Wednesday, February 27, 2019

the Friday question: is that your final answer?

So here's an update on whether or not our R&D team gets Friday off: the human-resources department weighed in and said we do get this Friday off. The reasons for this are many, but the predominant reason has been the number of complaints from faculty and staff about not getting so-called "red days" (i.e., national holidays) off. You'll recall that I had to work on New Year's Day at the beginning of this year, which has never happened to me before, even while working at this goofy company from 2015 through 2018.

Our immediate supervisor is telling us that we'll "act as if we're getting Friday off," even though he still hasn't heard back from our department's head for the final pronouncement. We (my supervisor and I) had several stupid and useless conversations about things like chain of command, flow of information, and why no one ever seems to chart anything out so that everything's in writing and there's no ambiguity.

I think part of the reason is that Koreans tend to prefer ambiguity to clarity, which is why they find it so difficult to commit to a specific position on anything. They prefer clarity only in those situations where clarity is imposed with the force of doctrine, e.g., when taking a multiple-choice test and knowing that only one answer out of four is the objectively, absolutely correct one. Because the objectivity is being imposed "from above" or "from outside," so to speak, by whatever authorities designed the test, it's fine that only one multiple-choice answer is correct. (Koreans love multiple choice. They hate essays.*)

But in situations requiring actual thinking, actual decision-making, and clear communication far in advance of the advent of any potential problems, Koreans suffer from gyeoljeong-jangae (결정장애), or decision-making disorder. All of this speaks to the larger issue of taking responsibility. Koreans don't think in individualistic terms; for them, responsibility is necessarily diffused. So when it's suddenly incumbent upon a single person to make a crucial decision, that person will do what he or she can to fob the decision off onto someone else. (This is, by the way, just as true in non-Korean bureaucracies.) If an authority comes along and makes a brute declaration, then everyone who's lower on the hierarchy sighs in relief because the crucial decision has been made by someone brave enough, and with enough authority, to make it. But if no such authority seems to be present, and a crucial decision must be made, everyone shrinks from the responsibility of making it. It's a bureaucratic version of the bystander effect. There may be historical and cultural reasons for why this problem is particularly acute in South Korea, but I can't even begin to speculate about that.

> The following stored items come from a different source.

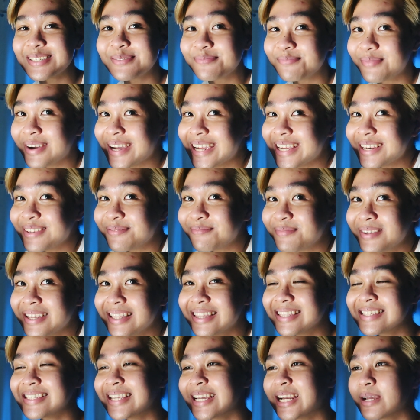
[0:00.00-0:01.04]
might be
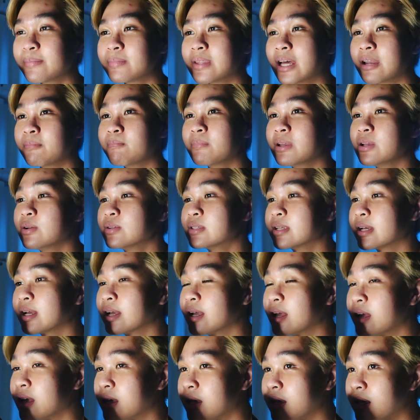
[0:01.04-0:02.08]
the setup that I'd be using
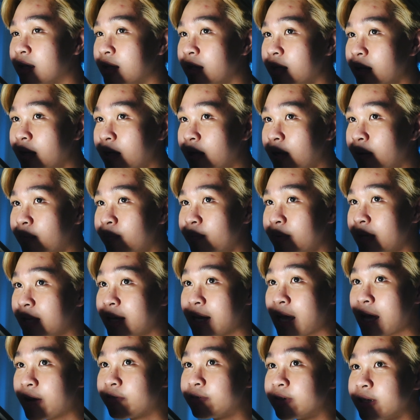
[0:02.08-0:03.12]
in
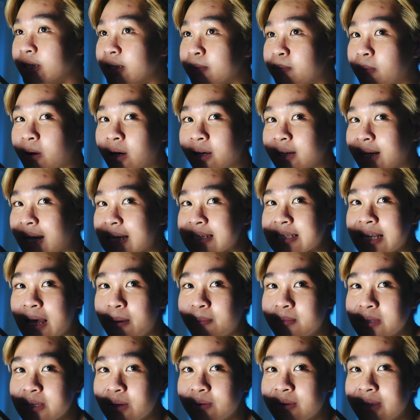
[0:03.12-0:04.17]
every podcast
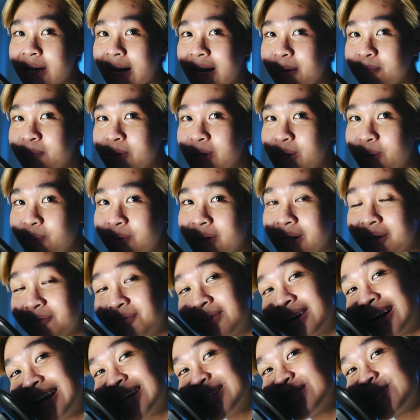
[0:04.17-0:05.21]
episode that I'd be doing, if you
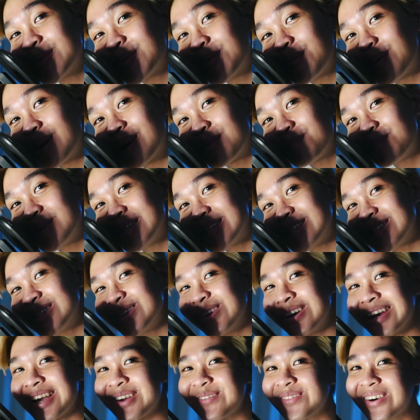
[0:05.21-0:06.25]
guys would want me to do
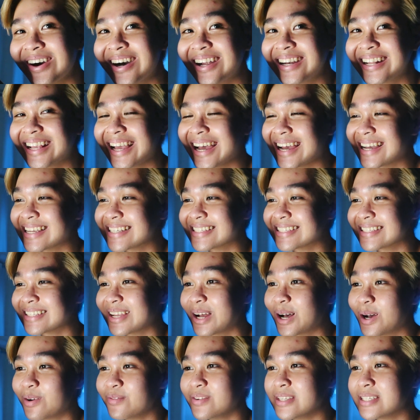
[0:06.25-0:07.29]
a podcast,
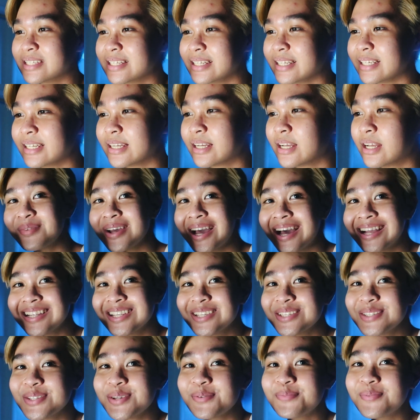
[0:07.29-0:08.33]
obviously. But I
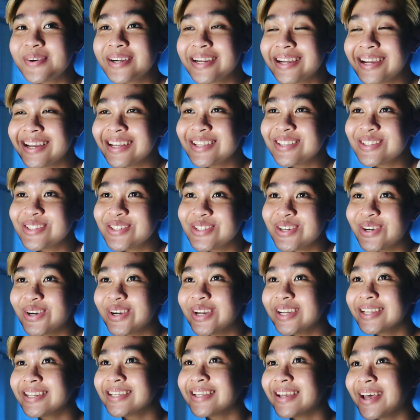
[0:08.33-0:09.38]
just super
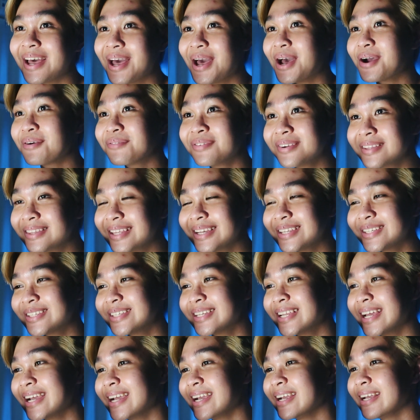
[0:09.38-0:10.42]
enjoyed everything
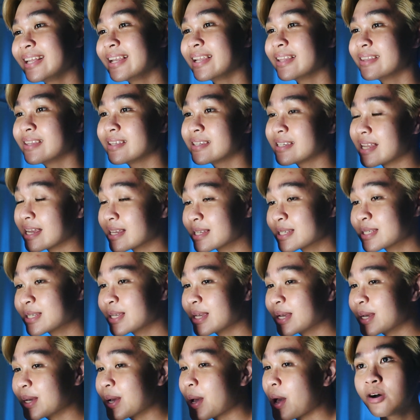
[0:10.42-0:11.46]
today, the
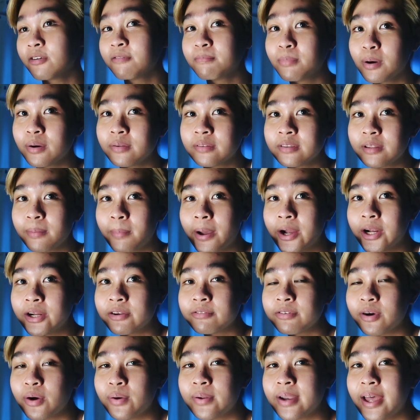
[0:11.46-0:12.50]
testing of both the
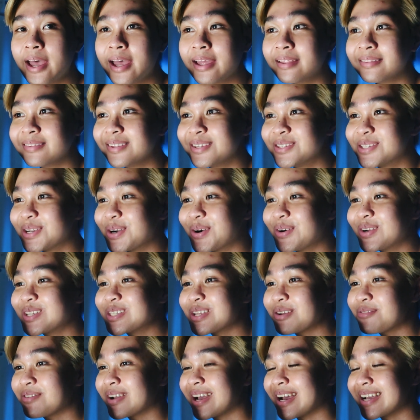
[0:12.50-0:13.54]
microphone and the drone.
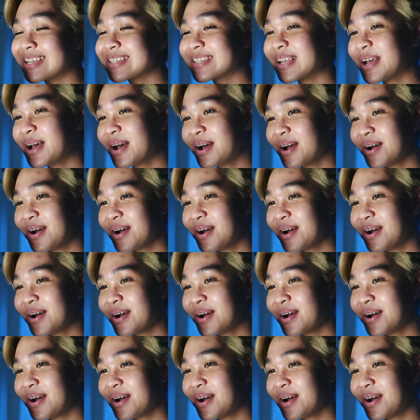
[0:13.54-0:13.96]
So if you guys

Upshot: Koreans love ambiguity and complexity, and they hate clarity and simplicity. "Hmmm," they'll say, when you ask a seemingly simple yes/no question. "That's a very complicated matter. Let me think." This is how Koreans conduct business (where reneging on contracts is commonplace because "the situation has changed," i.e., "we're congenitally incapable of committing to a fixed position"), how they conduct diplomacy ("This is a very delicate matter, so let's discuss this at our next summit, six months from now."), and how they behave in everyday life ("Hmmm... hard to say."). Unless they're responding to the clear downward flow of authority in an explicitly hierarchical situation, Koreans are often at sea when the time comes to choose a fork in the road. Like Yogi Berra, when they see a fork in the road, they take it.**

Maybe there's something to be said for the ways in which Koreans refuse to dichotomize. Reality is often more complex than a simple binary choice. Dualism, as Buddhism in its various strains preaches, is a cognitive and even a moral trap that actually deprives us of the freedom to respond fully and naturally to any given situation. And that's all fine on a philosophical level, but on the practical level of trying to get a straight fucking answer about whether we do or don't have this coming Friday off, Korean bureaucratic indecisiveness and imprecision are annoying as hell.

Anyway, it seems we have Friday off. But with my left hip joint still acting up, I'm probably going to cancel my hike. This isn't a huge deal; we'll be moving into spring in a few weeks, and I'll have nearly two months of decent walking weather in which to do the 60K trek. There'll be plenty of time to heal up and walk long.



*This is why, whenever I'm forced to design multiple-choice exercises for our textbooks, I subvert the "only one right answer" paradigm and design questions with two or even three correct answers. In such cases, I leave instructions for the student to "choose as many answers as are correct." And I always leave at least one question with only one correct answer—just to fuck with their heads. Ha!

**There are other times when Koreans show decisiveness, but this is what I might call prescribed decisiveness. For example, when I was in mourning after my mother's death, my Korean buddy JW brusquely told me,"You have to move on." This was a stock response that doubtless had roots in how JW had been raised to handle death. Whether the sentiment itself was wise or unwise, the automatic way in which it was delivered felt cold and callous. Koreans (and I imagine this is true in all other cultures) learn prescribed ways to respond to certain situations. Perhaps we all have our stock responses to things like death, but my point here is that Koreans will, on occasion, evince a kind of definiteness not seen in other aspects of their daily interactions. Korean mothers, raising their kids, seem pretty definite when they respond to their children's misbehavior. They may be less so in teaching their kids about morality, which is a fairly flexible, nebulous notion in Korean society to begin with.